By Joe Madden
Like every other American with media access, I have no choice but to acknowledge the Keystone XL “debate.” It is everywhere … and it has spurred impassioned pleas from environmentalists, patriotic calls to duty from conservatives and even one of Jon Stewart’s more exhaustive rants.
Now a bill authorizing the completion of the pipeline is poised to pass both houses and is awaiting a likely veto from President Barack Obama. Opponents argue that the pipeline will not add to U.S. energy independence and that it will contribute to climate change and a multitude of other negative environmental and social outcomes. Transcanada, the company seeking rights to build the pipeline, says: “Keystone XL Pipeline will be the safest and most advanced oil pipeline operation in North America. It will not only bring essential infrastructure to North American oil producers, but it will also provide jobs, long-term energy independence and an economic boost to Americans.”

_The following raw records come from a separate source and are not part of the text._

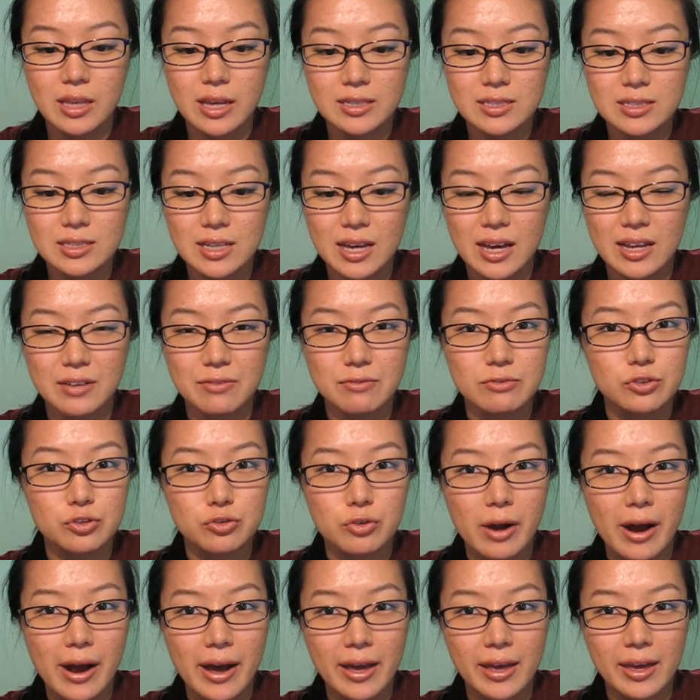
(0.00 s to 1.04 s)
that's kind of
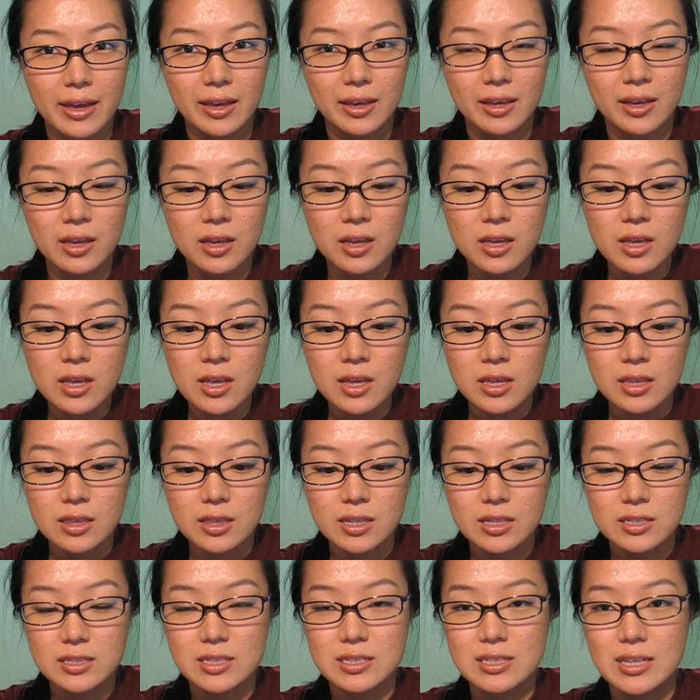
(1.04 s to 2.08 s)
drying.
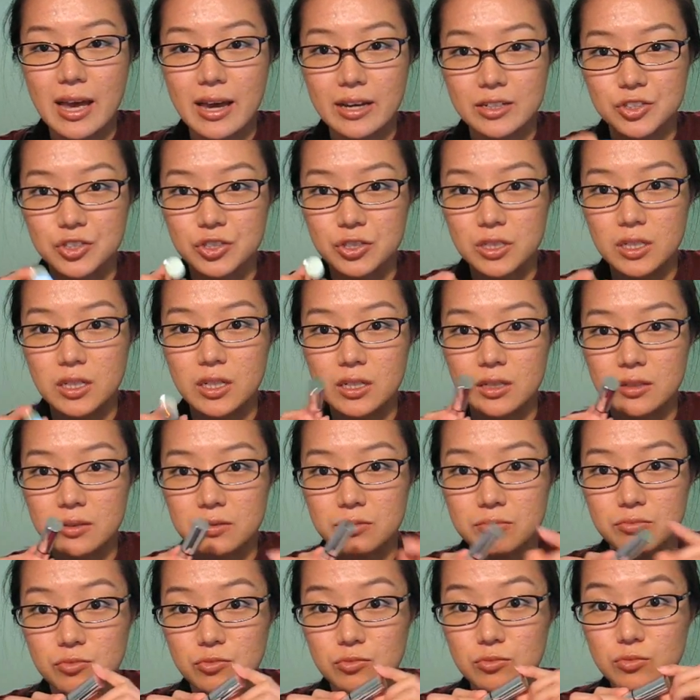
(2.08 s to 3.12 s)
This is actually
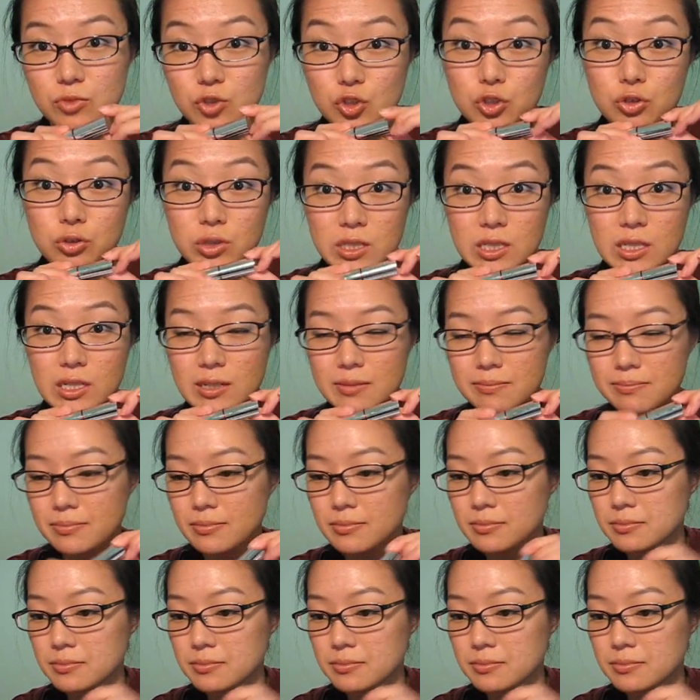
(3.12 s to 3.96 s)
juicy.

Regardless of where one stands on the issue, the focus of the current debate is misplaced.
We don’t have a “supply problem” when it comes to fossil fuels in the U.S. or anywhere else. We have a “demand problem.” Whether Keystone XL is approved and extended or not is irrelevant in the scheme of things. As long as there is market demand for the oil contained in Canadian tar sands, it will be extracted, refined, find its way to market — (via rail, alternate pipeline, etc.) and be burned. Climate change, environmental destruction caused from extraction and/or any other consideration will not prevent this from happening.
Moral and ethical arguments are no match for market demand — especially inelastic market demand.

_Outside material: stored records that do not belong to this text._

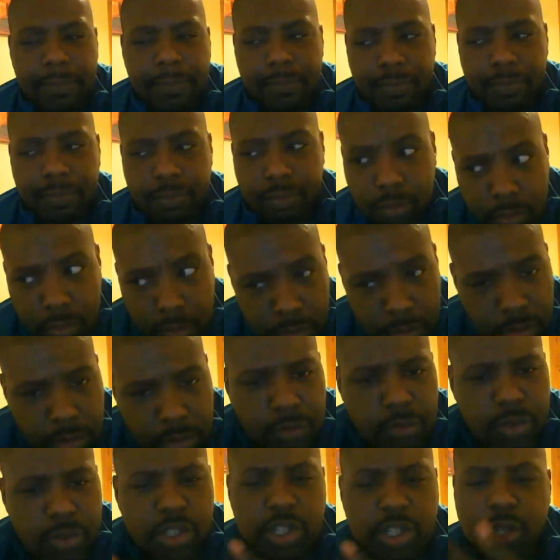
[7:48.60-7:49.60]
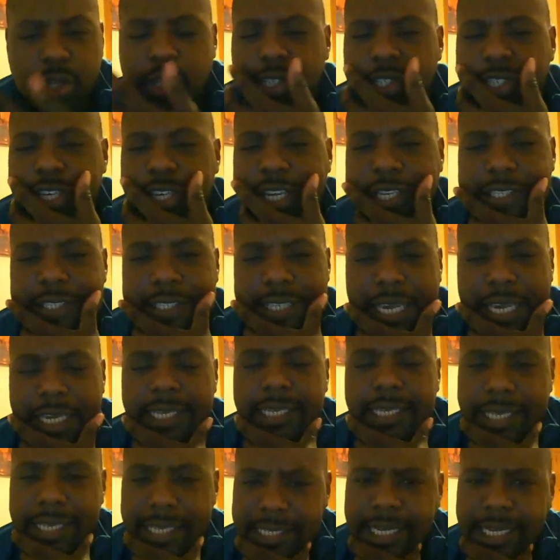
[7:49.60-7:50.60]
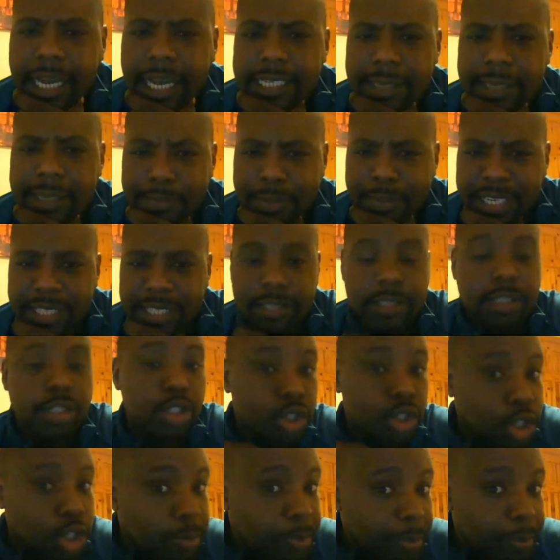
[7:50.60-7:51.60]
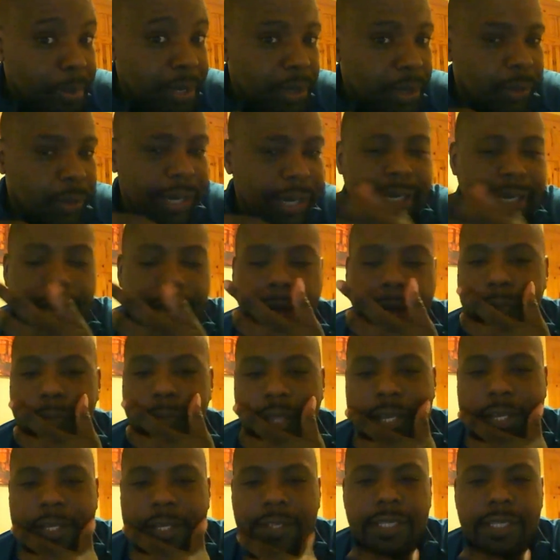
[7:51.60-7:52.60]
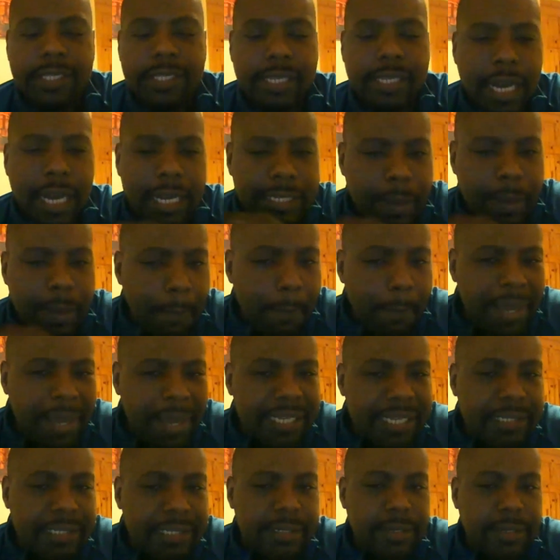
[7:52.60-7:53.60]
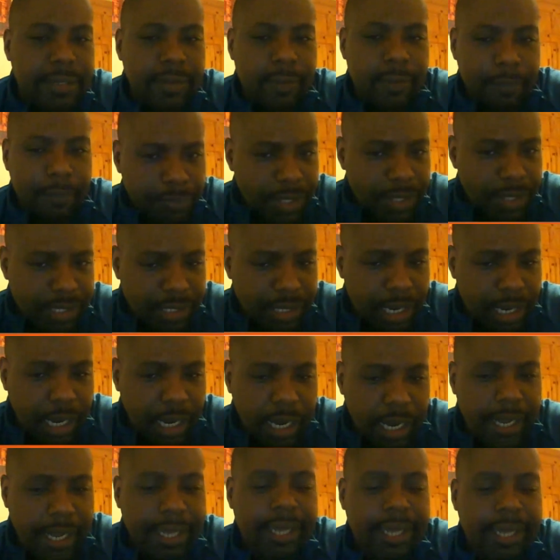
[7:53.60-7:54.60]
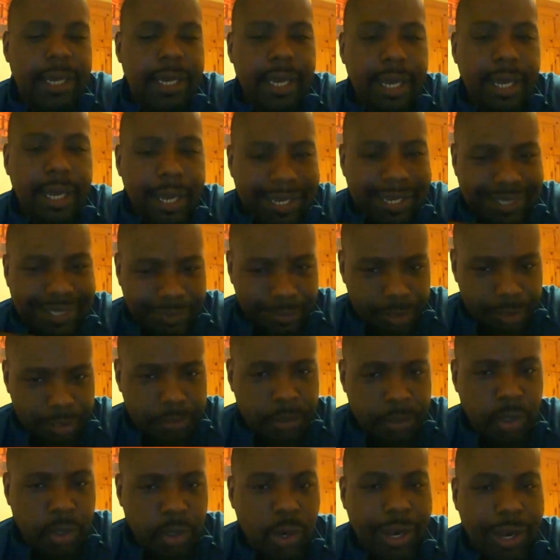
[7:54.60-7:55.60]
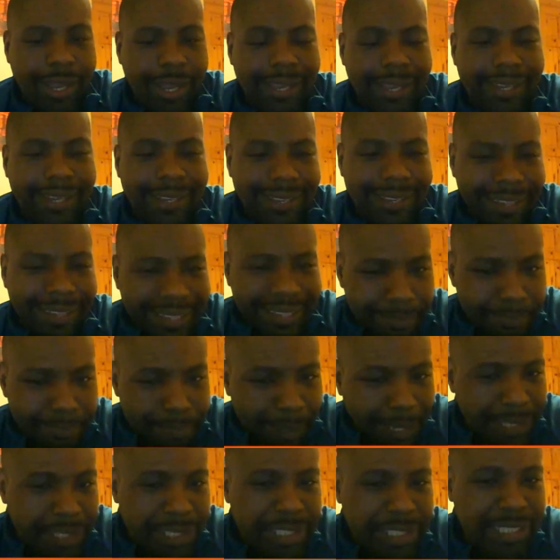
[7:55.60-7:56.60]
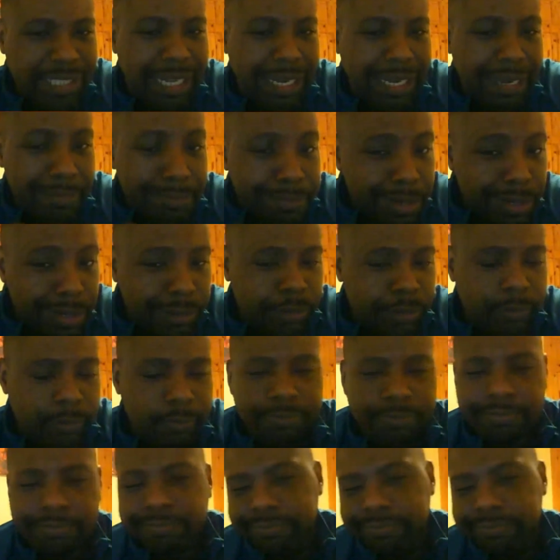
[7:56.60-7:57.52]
people telling me, Julius Jackson saying, this guy's a beast. Super middleweight now. This guy's a beast. This guy is a real McCoy. He punches like a mule.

The “War on Drugs,” which began 44 years ago with a proclamation from then President Richard Nixon, provides a consistent and enduring example of this simple truth. It is unlikely that many folks would argue for the long-term benefits of heroin, cocaine, crack or crystal meth use on an individual or societal level. But a multitude of studies and market data suggest that the drug trade is and has been “alive and well” in spite of the Herculean efforts to quell supply for more than four decades. It has even been suggested that any temporary disruptions in supply drive price up and encourage new market entrants on the supply side — demand begets supply.
Drug trafficking declines only when demand declines.

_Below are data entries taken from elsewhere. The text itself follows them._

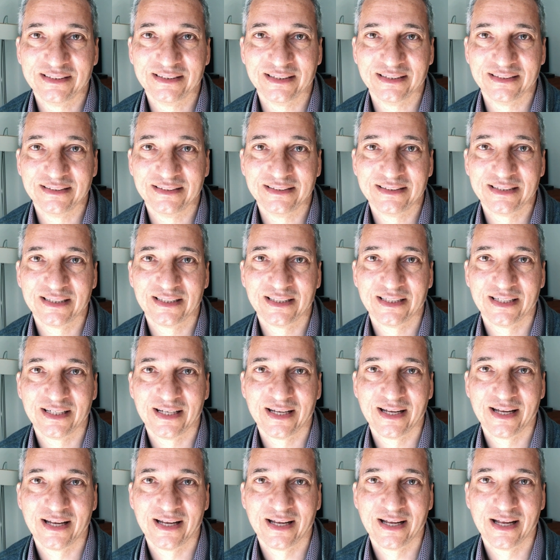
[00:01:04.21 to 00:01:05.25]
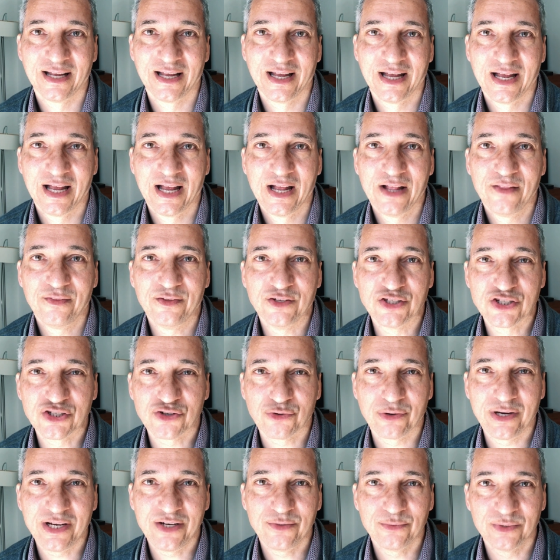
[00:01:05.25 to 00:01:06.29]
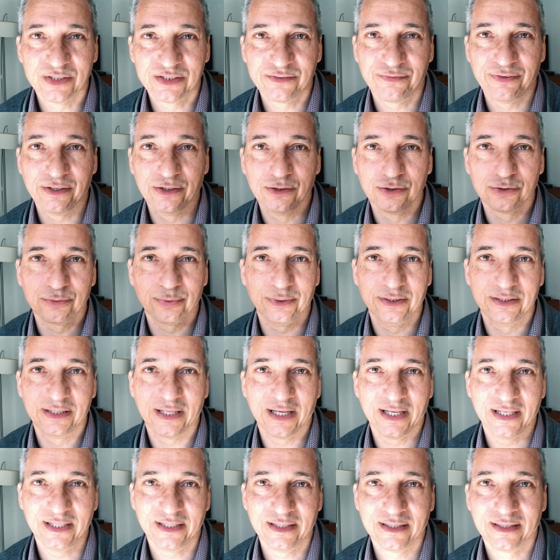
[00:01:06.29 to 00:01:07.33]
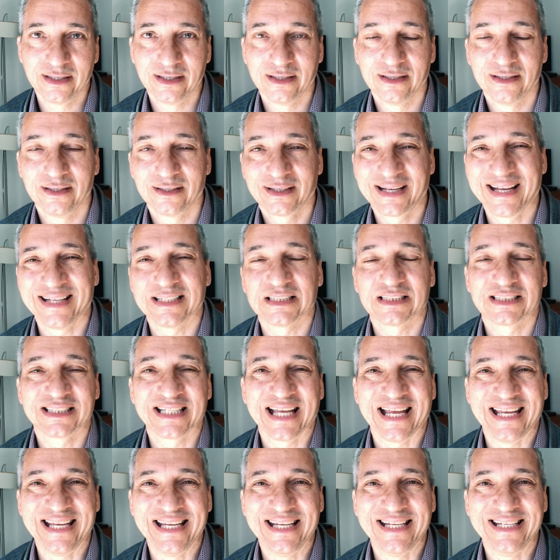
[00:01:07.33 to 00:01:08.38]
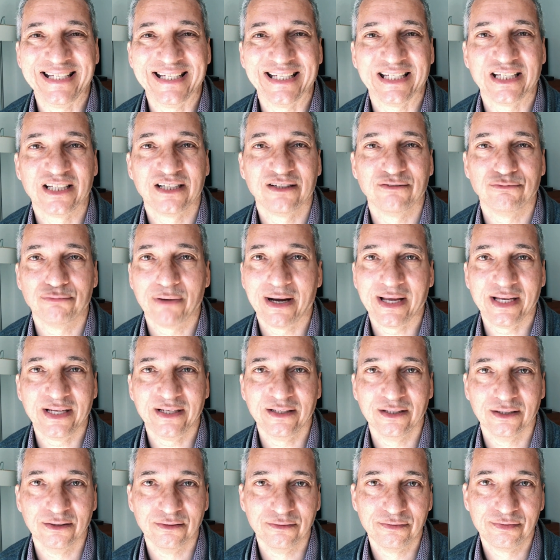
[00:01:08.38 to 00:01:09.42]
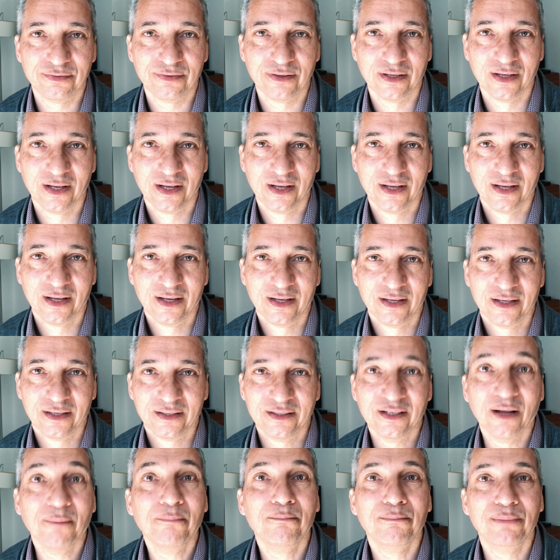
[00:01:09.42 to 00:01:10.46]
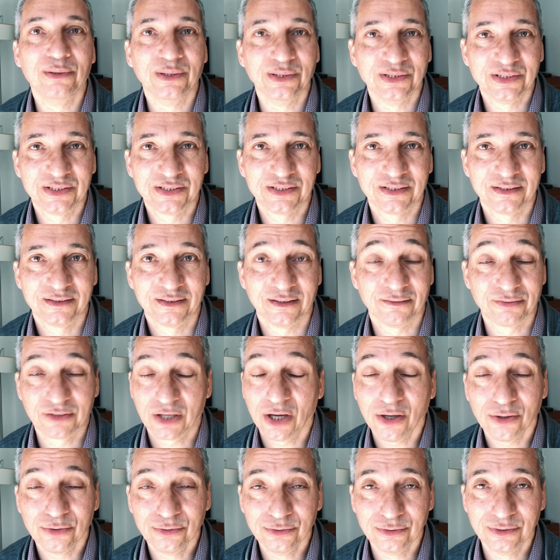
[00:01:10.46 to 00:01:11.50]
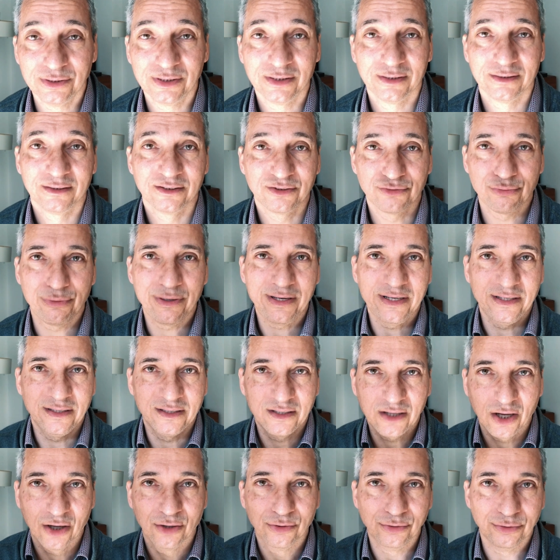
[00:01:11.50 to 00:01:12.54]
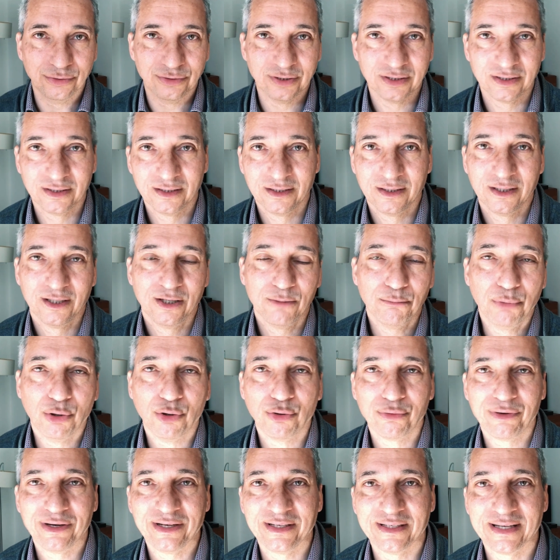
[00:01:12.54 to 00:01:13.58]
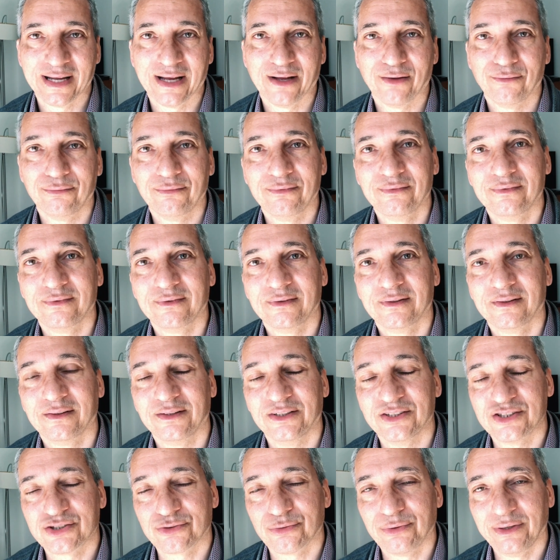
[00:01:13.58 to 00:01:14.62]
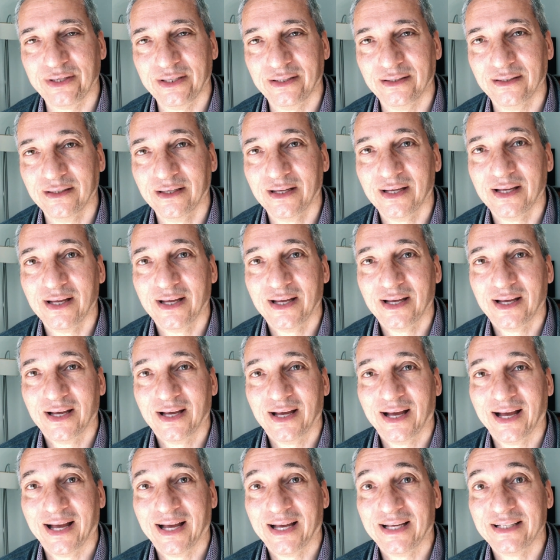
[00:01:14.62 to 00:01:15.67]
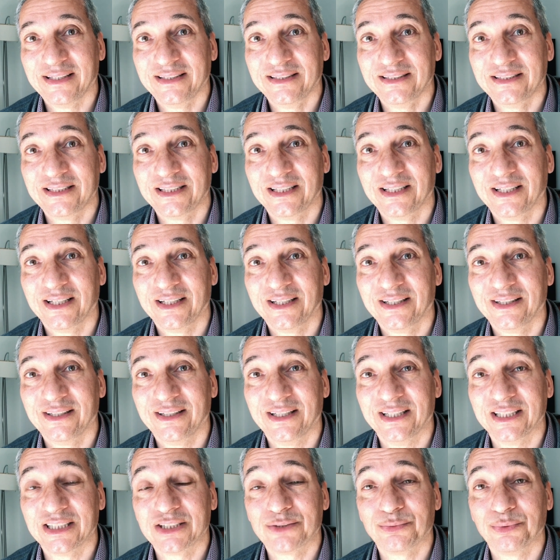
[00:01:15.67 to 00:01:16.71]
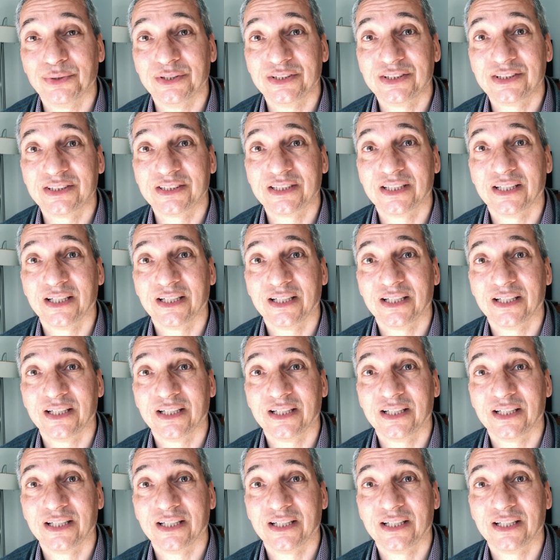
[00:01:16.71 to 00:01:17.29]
and the screen was filled with a cascading rain of numbers, of code, green code, pouring down the screen. And this was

Like a sobering addict coming off a binge, it’s high-time for our global citizenry –including those chomping at the bit to cash-in on the economic spoils contained in the bitumen of Alberta — to assess KXL from the demand side of the equation.
Scientists say we have a “carbon budget” of approximately 565 GtCO2e (billion tons of carbon dioxide equivalent greenhouse gases) that we can emit by 2050 if we are to have a fighting chance of staying within 2 degrees of temperature rise to avoid “dangerous climate change.” Proven fossil fuel reserves total 2,975 GtCO2e — five times our “budget.” So, like heroin, cocaine or meth — all of which can be generated (grown, “cooked,” etc.) on an ongoing basis — supply is not the issue.
At current rates, we will exceed our carbon budget between 2030 and 2035. That date is close. My 7-year-old son and 6-month-old daughter will only be 28 and 21 respectively in 2035.
The only way to avoid dire consequences is to drastically increase resource efficiency with regards to greenhouse gas (GHG) output.
This means economizing … and making smart choices in accordance with our carbon budget. Acknowledging that all fossil fuels are not created equal is a first step. From a carbon perspective, six saleable barrels of tar sands oil equates to roughly seven saleable barrels of oil extracted from conventional means. Thus, when GHG impact is included, tar sands oil looks far more costly (read “INVESTMENT RISK”) than conventional crude.
Forget altruism, ethics and the like … For the folks calculating the spoils of tar sands development based on demand projections that have yet to be correlated with carbon constraints, it might be time to revisit demand assumptions that include global carbon constraints prior to sinking additional capital into activities associated with their development.
Drug addicts do not have the benefit of adjusting demand based on a budget that defines consequences of future drug use, nor do drug lords receive such data to assess future demand curves.
In the case of tar sands oil, both the “addict” and the “pusher” have the information to make informed choices.